>>

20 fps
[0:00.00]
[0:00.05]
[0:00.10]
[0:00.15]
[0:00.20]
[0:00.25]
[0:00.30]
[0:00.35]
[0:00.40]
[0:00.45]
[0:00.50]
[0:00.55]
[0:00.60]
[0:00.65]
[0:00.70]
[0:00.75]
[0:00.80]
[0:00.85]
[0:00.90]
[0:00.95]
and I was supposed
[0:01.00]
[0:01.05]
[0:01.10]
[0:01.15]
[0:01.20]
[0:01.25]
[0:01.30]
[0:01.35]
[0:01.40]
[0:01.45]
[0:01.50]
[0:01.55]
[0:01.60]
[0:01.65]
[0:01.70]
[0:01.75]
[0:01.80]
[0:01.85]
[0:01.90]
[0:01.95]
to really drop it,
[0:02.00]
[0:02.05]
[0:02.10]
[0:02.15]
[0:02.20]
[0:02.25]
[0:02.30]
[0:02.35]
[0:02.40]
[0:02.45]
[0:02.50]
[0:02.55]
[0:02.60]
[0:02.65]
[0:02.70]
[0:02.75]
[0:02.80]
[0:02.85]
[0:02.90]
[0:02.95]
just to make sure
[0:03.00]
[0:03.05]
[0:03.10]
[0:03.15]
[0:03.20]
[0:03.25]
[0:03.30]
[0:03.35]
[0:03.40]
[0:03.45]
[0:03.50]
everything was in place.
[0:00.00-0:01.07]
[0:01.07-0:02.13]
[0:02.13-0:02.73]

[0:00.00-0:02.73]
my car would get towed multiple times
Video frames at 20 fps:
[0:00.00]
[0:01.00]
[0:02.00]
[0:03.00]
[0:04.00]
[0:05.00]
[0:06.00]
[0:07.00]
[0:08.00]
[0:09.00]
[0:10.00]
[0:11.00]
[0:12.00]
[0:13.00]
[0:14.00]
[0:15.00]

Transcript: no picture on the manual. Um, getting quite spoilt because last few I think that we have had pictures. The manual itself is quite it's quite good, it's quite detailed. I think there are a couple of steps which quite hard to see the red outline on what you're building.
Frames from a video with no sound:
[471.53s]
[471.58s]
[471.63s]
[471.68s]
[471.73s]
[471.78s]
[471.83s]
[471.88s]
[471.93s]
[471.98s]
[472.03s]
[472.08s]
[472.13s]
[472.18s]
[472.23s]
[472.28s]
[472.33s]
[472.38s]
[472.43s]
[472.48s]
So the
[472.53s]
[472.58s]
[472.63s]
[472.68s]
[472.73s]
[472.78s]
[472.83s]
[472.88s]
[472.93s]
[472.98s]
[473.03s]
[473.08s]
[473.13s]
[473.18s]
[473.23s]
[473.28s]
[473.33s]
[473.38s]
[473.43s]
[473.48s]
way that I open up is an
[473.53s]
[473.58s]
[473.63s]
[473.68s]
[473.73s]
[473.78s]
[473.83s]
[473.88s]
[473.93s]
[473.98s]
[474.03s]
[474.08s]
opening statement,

<<

Exercise → Each of the records should be written out precisely as given.

Output for this exercise →
20 fps
[0:00.00]
[0:00.05]
[0:00.10]
[0:00.15]
[0:00.20]
[0:00.25]
[0:00.30]
[0:00.35]
[0:00.40]
[0:00.45]
[0:00.50]
[0:00.55]
[0:00.60]
[0:00.65]
[0:00.70]
[0:00.75]
[0:00.80]
[0:00.85]
[0:00.90]
[0:00.95]
and I was supposed
[0:01.00]
[0:01.05]
[0:01.10]
[0:01.15]
[0:01.20]
[0:01.25]
[0:01.30]
[0:01.35]
[0:01.40]
[0:01.45]
[0:01.50]
[0:01.55]
[0:01.60]
[0:01.65]
[0:01.70]
[0:01.75]
[0:01.80]
[0:01.85]
[0:01.90]
[0:01.95]
to really drop it,
[0:02.00]
[0:02.05]
[0:02.10]
[0:02.15]
[0:02.20]
[0:02.25]
[0:02.30]
[0:02.35]
[0:02.40]
[0:02.45]
[0:02.50]
[0:02.55]
[0:02.60]
[0:02.65]
[0:02.70]
[0:02.75]
[0:02.80]
[0:02.85]
[0:02.90]
[0:02.95]
just to make sure
[0:03.00]
[0:03.05]
[0:03.10]
[0:03.15]
[0:03.20]
[0:03.25]
[0:03.30]
[0:03.35]
[0:03.40]
[0:03.45]
[0:03.50]
everything was in place.
[0:00.00-0:01.07]
[0:01.07-0:02.13]
[0:02.13-0:02.73]

[0:00.00-0:02.73]
my car would get towed multiple times
Video frames at 20 fps:
[0:00.00]
[0:01.00]
[0:02.00]
[0:03.00]
[0:04.00]
[0:05.00]
[0:06.00]
[0:07.00]
[0:08.00]
[0:09.00]
[0:10.00]
[0:11.00]
[0:12.00]
[0:13.00]
[0:14.00]
[0:15.00]

Transcript: no picture on the manual. Um, getting quite spoilt because last few I think that we have had pictures. The manual itself is quite it's quite good, it's quite detailed. I think there are a couple of steps which quite hard to see the red outline on what you're building.
Frames from a video with no sound:
[471.53s]
[471.58s]
[471.63s]
[471.68s]
[471.73s]
[471.78s]
[471.83s]
[471.88s]
[471.93s]
[471.98s]
[472.03s]
[472.08s]
[472.13s]
[472.18s]
[472.23s]
[472.28s]
[472.33s]
[472.38s]
[472.43s]
[472.48s]
So the
[472.53s]
[472.58s]
[472.63s]
[472.68s]
[472.73s]
[472.78s]
[472.83s]
[472.88s]
[472.93s]
[472.98s]
[473.03s]
[473.08s]
[473.13s]
[473.18s]
[473.23s]
[473.28s]
[473.33s]
[473.38s]
[473.43s]
[473.48s]
way that I open up is an
[473.53s]
[473.58s]
[473.63s]
[473.68s]
[473.73s]
[473.78s]
[473.83s]
[473.88s]
[473.93s]
[473.98s]
[474.03s]
[474.08s]
opening statement,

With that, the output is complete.